Indeterminatezza del capo d’imputazione: è legittima l’ordinanza di nullità pronunciata dal Giudice del dibattimento
Cassazione Penale, Sezioni III, 28 giugno 2023 (ud. 23 febbraio 2023), n. 28037
Presidente Ramacci, Relatore Gentili
Non è abnorme l’ordinanza pronunciata dal Tribunale dibattimentale che dichiara la nullità del decreto che dispone il giudizio per indeterminatezza del capo d’imputazione.
Applicando tale principio la Cassazione ha ritenuto inammissibile il ricorso della Procura della Repubblica di Catania, che contestava come il giudice del dibattimento (per mero errore materiale indicato in sentenza come GUP) avesse pronunciato l’ordinanza senza previa sollecitare il P.M. a provvedere all’integrazione dell’imputazione, ritenuta carente ai sensi dell’art. 429 c.p.p.
In particolare, il Giudice di primo grado siciliano aveva ritenuto indeterminati i capi d’incolpazione contestati a due persone giuridiche, dal momento che “non emergerebbe la inosservanza degli obblighi di direzione e vigilanza da parte degli enti in questione da cui, appunto, deriva, ove questa abbia reso possibile la commissione di reati da quanti operavano per conto dell’ente, la responsabilità di quest’ultimo”.
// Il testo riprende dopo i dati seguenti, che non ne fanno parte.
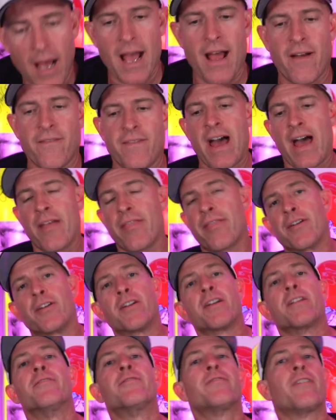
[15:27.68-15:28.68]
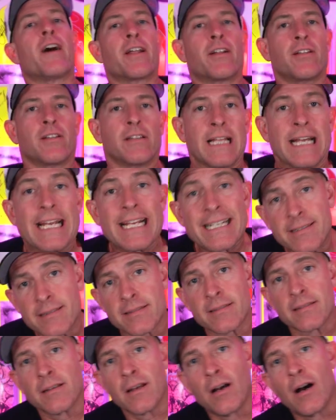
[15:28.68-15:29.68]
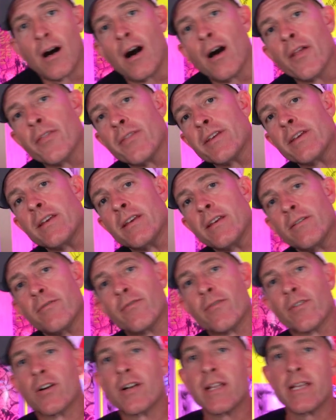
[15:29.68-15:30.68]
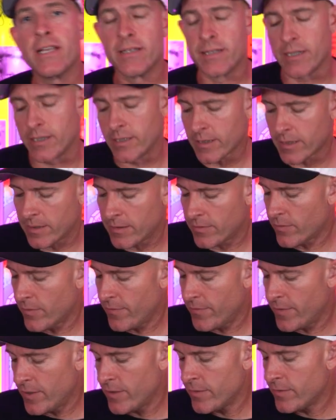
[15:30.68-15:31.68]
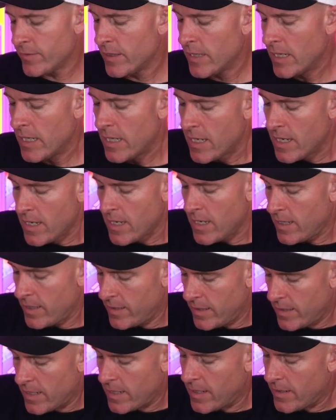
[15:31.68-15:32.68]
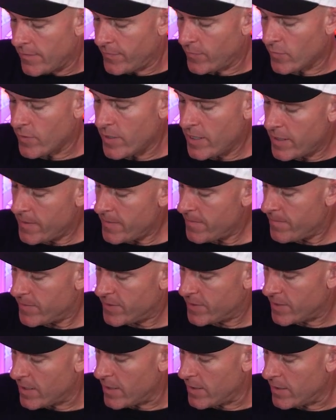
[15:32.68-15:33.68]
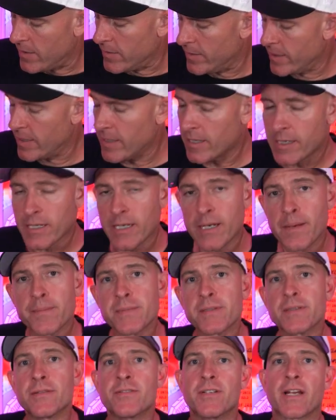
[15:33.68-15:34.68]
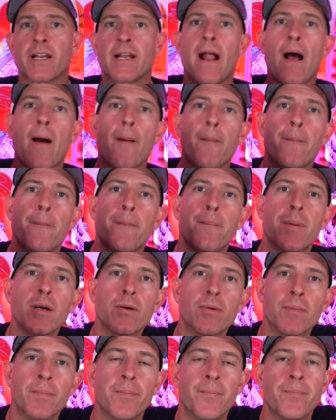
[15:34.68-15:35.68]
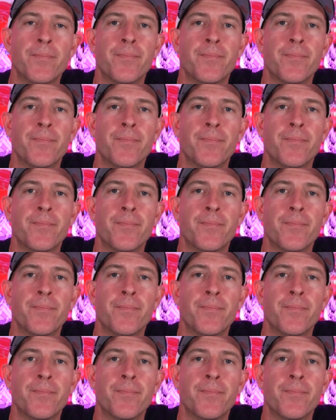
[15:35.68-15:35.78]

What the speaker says: I have that third and final lace on the Verdy Dunk review for you. So here it comes. Check it out. Boom.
La Cassazione ha ritenuto legittima l’ordinanza, segnalando innanzitutto il superamento dell’orientamento delle Sezioni Unite Battistella, in base a una diversa interpretazione per cui “in caso di genericità o indeterminatezza del fatto descritto nel capo di imputazione, il giudice del dibattimento deve dichiarare la nullità del decreto che dispone li giudizio, ai sensi dell’art. 429, comma 2, cod. proc. pen. (o del decreto di citazione a giudizio, ai sensi dell’art. 552, comma 2, dello stesso codice), senza alcuna previa sollecitazione, rivolta al pubblico ministero, ad integrare o precisare la contestazione, non essendo estensibile, alla fase dibattimentale, li meccanismo correttivo che consente al giudice dell’udienza preliminare di sollecitare iI Pm alle opportune precisazioni e integrazioni, indicandogli, con ordinanza interlocutoria, gli elementi di fatto e le ragioni giuridiche alla base del rilevato difetto dell’imputazione”.
Tale indirizzo, inoltre, troverebbe conforto anche nella modifica introdotta con il D.Lgs. 150/2022 (cd. Riforma Cartabia) all’art. 421, c.1, c.p.p., che prevede espressamente l’onere del Giudice per l’udienza preliminare (e non del dibattimento) di invitare il P.M. a riformulare l’accusa viziata; solo qualora il Pubblico Ministero non provveda, potrà dichiararsi nulla la richiesta di rinvio a giudizio.
Secondo la Cassazione, “la circostanza che il legislatore, di fronte ad una situazione di incertezza applicativa, abbia inteso disciplinare la descritta fattispecie con esclusivo riferimento alla fase della udienza preliminare, rende ancora più evidente la riferibilità del meccanismo processuale solo e soltanto a tale ipotesi e non anche a quella del processo dibattimentale (…); limitando alla sola fase della udienza preliminare la necessaria interlocuzione fra Gup e Pm, volta ad assicurare la precisione e chiarezza della contestazione giudiziale emendandone, ove possibile, gli eventuali vizi”.